The prevalence of obesity has increased substantially over recent decades and interventions to halt the epidemic have been unsuccessful. Although the causes of obesity are complex, key drivers include the over-consumption of highly palatable energy-dense and nutrient-poor foods. These dietary changes have had a profound impact on our gut microbiome, which comprises the bacterial community of the bowel. Tantalising new evidence suggests that microbial complexity and functionality in the gut may play a crucial role in obesity. In the proposed study we will characterise the gut microbiome in two populations with markedly different metabolic disease risk (Pacific and European women) and different body fat profiles (normal and obese). We will test whether taste perception, diet, sleep and physical activity are key pathways that modify the gut microbiome and its impact on obesity. This new knowledge will help us understand obesity and how best to prevent it. Study website: www.massey.ac.nz/promise
Gut parasites as a cause of dysbiosis
Tan, K.S.W.; Zhang, Y.L.; and Chen, J.
Interactions of the Ubiquitous Intestinal Protist Blastocystis with Host Microbiota: Implications for Dysbiosis. Funded by a Ministry of Education Academic Research Fund Tier-1 Grant.

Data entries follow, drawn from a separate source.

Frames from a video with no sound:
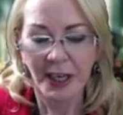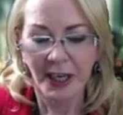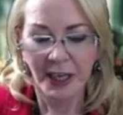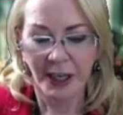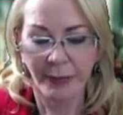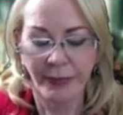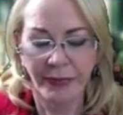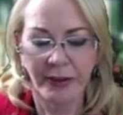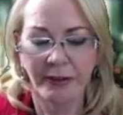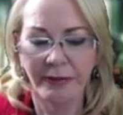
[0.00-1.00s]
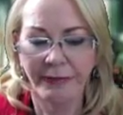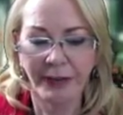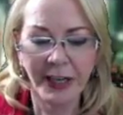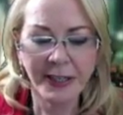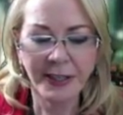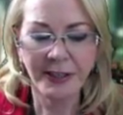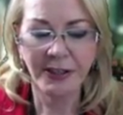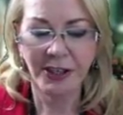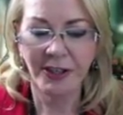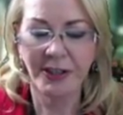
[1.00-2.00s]
Friends can
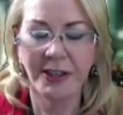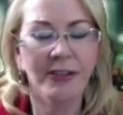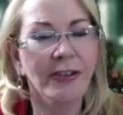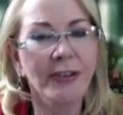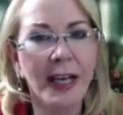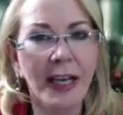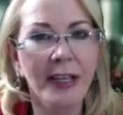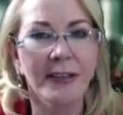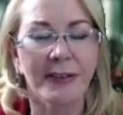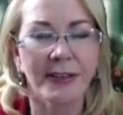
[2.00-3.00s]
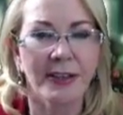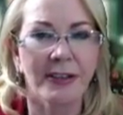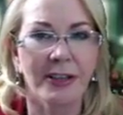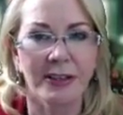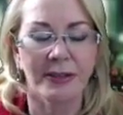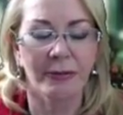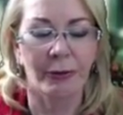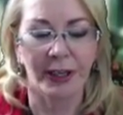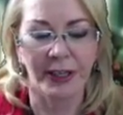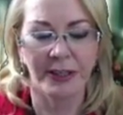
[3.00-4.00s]
show their true colors this
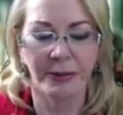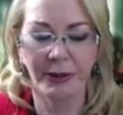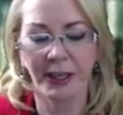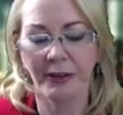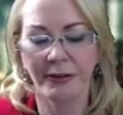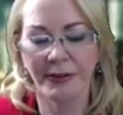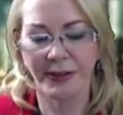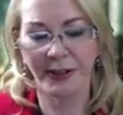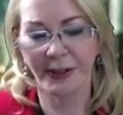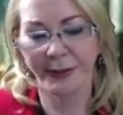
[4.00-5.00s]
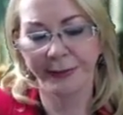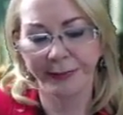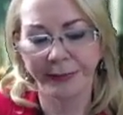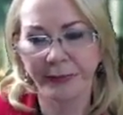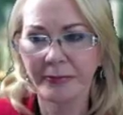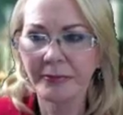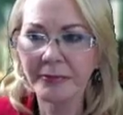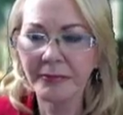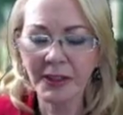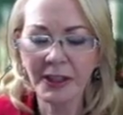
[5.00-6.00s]
week as well. So,
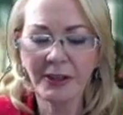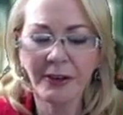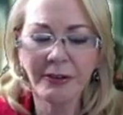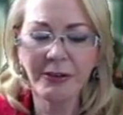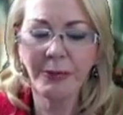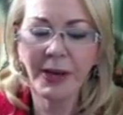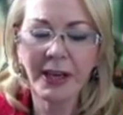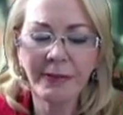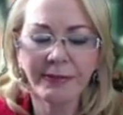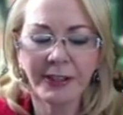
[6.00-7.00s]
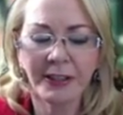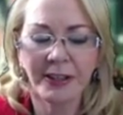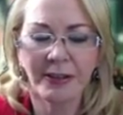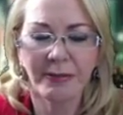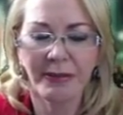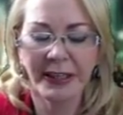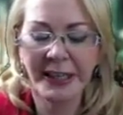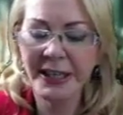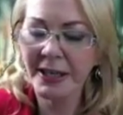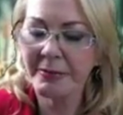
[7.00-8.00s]
you know, you may feel that you're
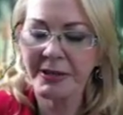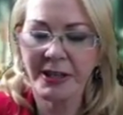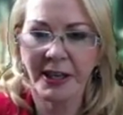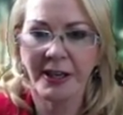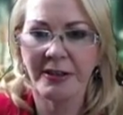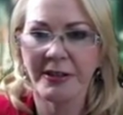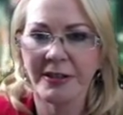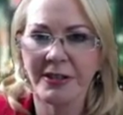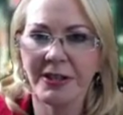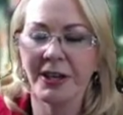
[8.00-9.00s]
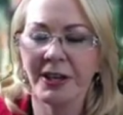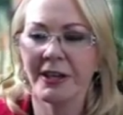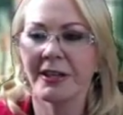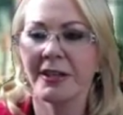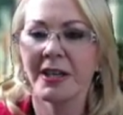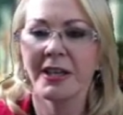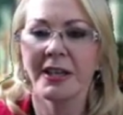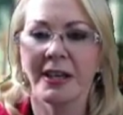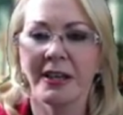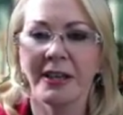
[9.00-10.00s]
leading up to the end of this year.
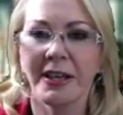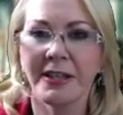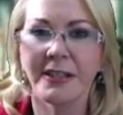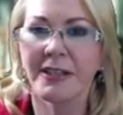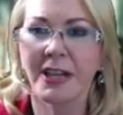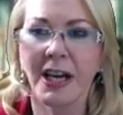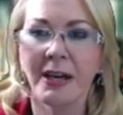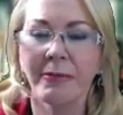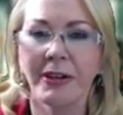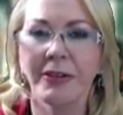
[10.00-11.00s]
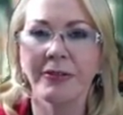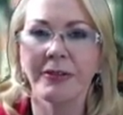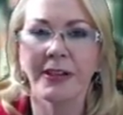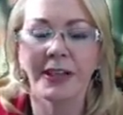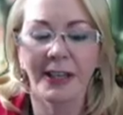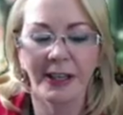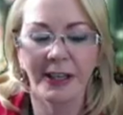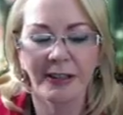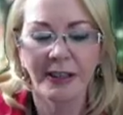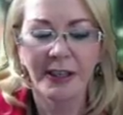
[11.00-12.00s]
It's a time where you
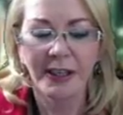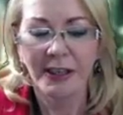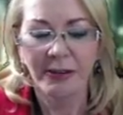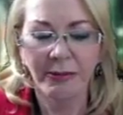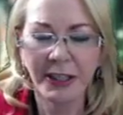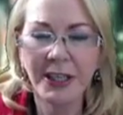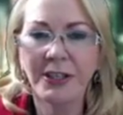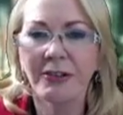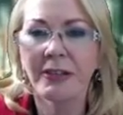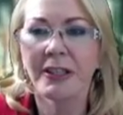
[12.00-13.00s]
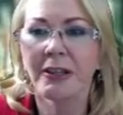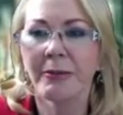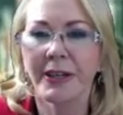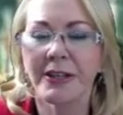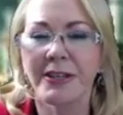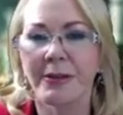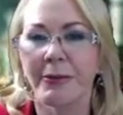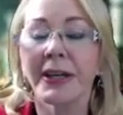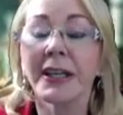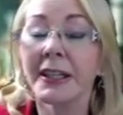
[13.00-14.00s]
can really do a little bit of
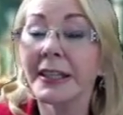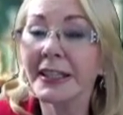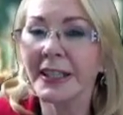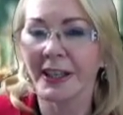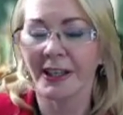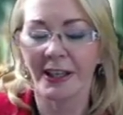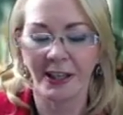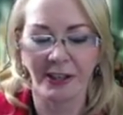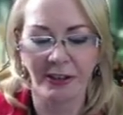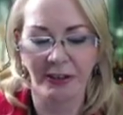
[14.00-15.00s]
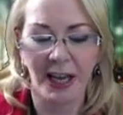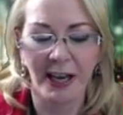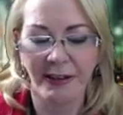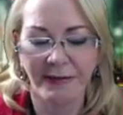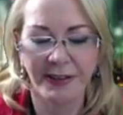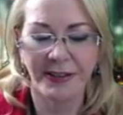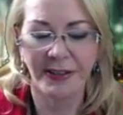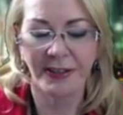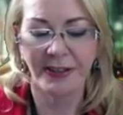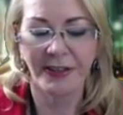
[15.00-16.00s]
spring cleaning in your life.
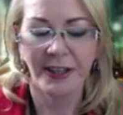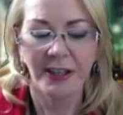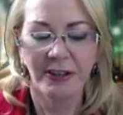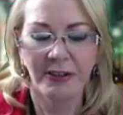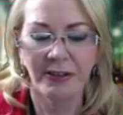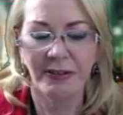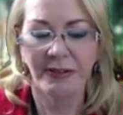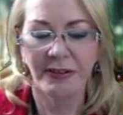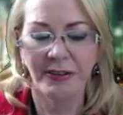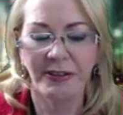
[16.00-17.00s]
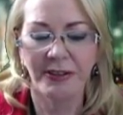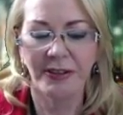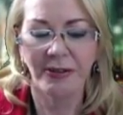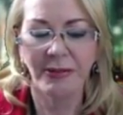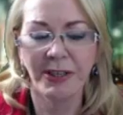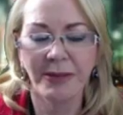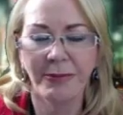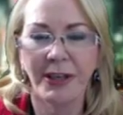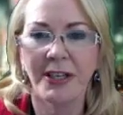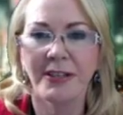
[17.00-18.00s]
So, you know, don't be
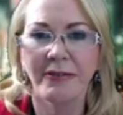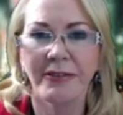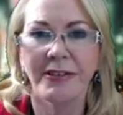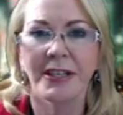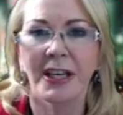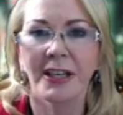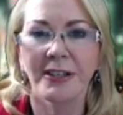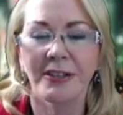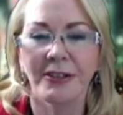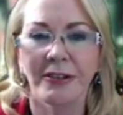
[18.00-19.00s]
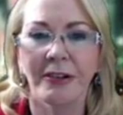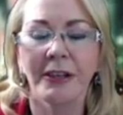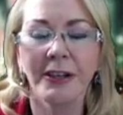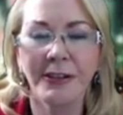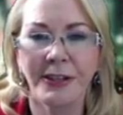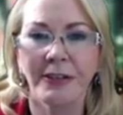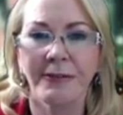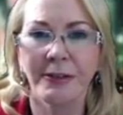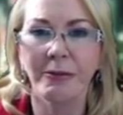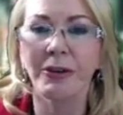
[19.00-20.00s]
surprised if you start to close
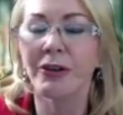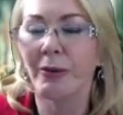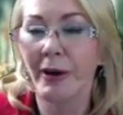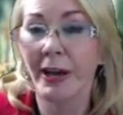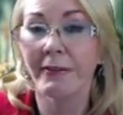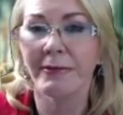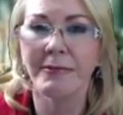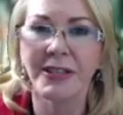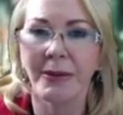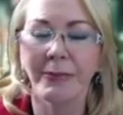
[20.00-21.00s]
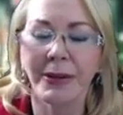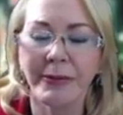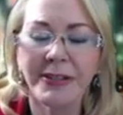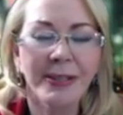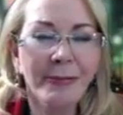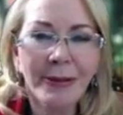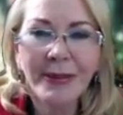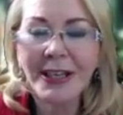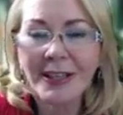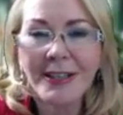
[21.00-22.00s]
off and walk away from some people simply
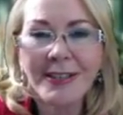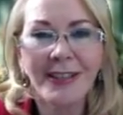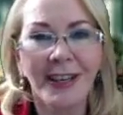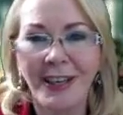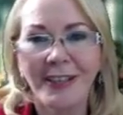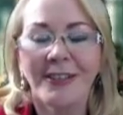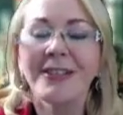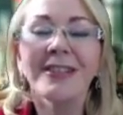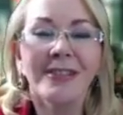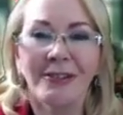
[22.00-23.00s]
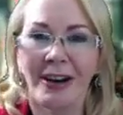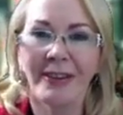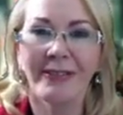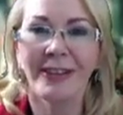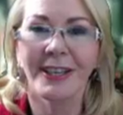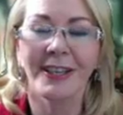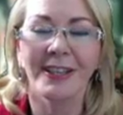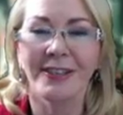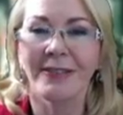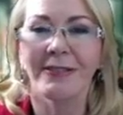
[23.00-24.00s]
because you're just traveling
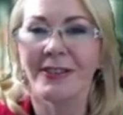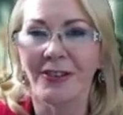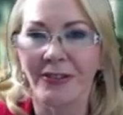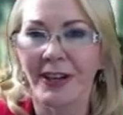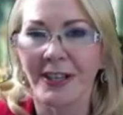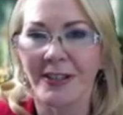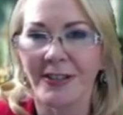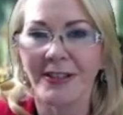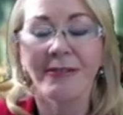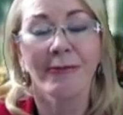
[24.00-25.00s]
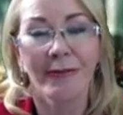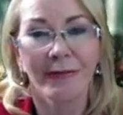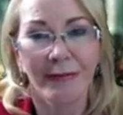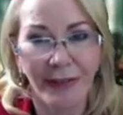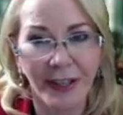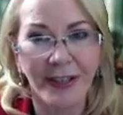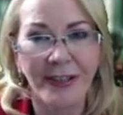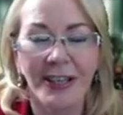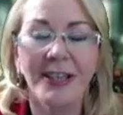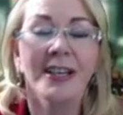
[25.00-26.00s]
in different directions,
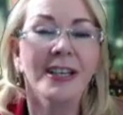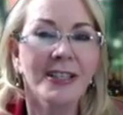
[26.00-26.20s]
firstly.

Blastocystis is a ubiquitous enteric protist that inhabits the large intestine. It is estimated that there are approximately 1 billion infections globally, and 4% of individuals in Singapore harbour the parasite. Although the clinical importance of Blastocystis is considered controversial, it has been associated with several gastrointestinal diseases that include mucus diarrhoea, gastroenteritis and irritable bowel syndrome (IBS). IBS is a functional disorder that has been linked to disruption in the normal gut microbiota. There are accumulating reports indicating that the parasite is associated with changes in microbiota composition of the gut, but a causal link has not been established. Our preliminary experiments suggest that Blastocystis is able to destabilize representative members of the microbiota. This project aims to explore in vitro and in vivo effects of Blastocystis on these prokaryotic organisms with detailed investigations on the processes which are implicated in microbiota disruption, including parasite and parasite-induced host factors. Parasite secreted compounds and metabolites will also be identified as well as underlying mechanisms that could explain the parasite’s contribution to gut dysbiosis. We have recently established an experimental infection model for Blastocystis in C57BL/6 mice and show that the parasite is able to cause significant pathology in mouse colonocytes. We intend to leverage on this platform to study microbiota changes during acute Blastocystis infection. The results of this study will help to clarify the role of Blastocystis in gut homeostasis with emphasis on its effects on gut microbiota populations.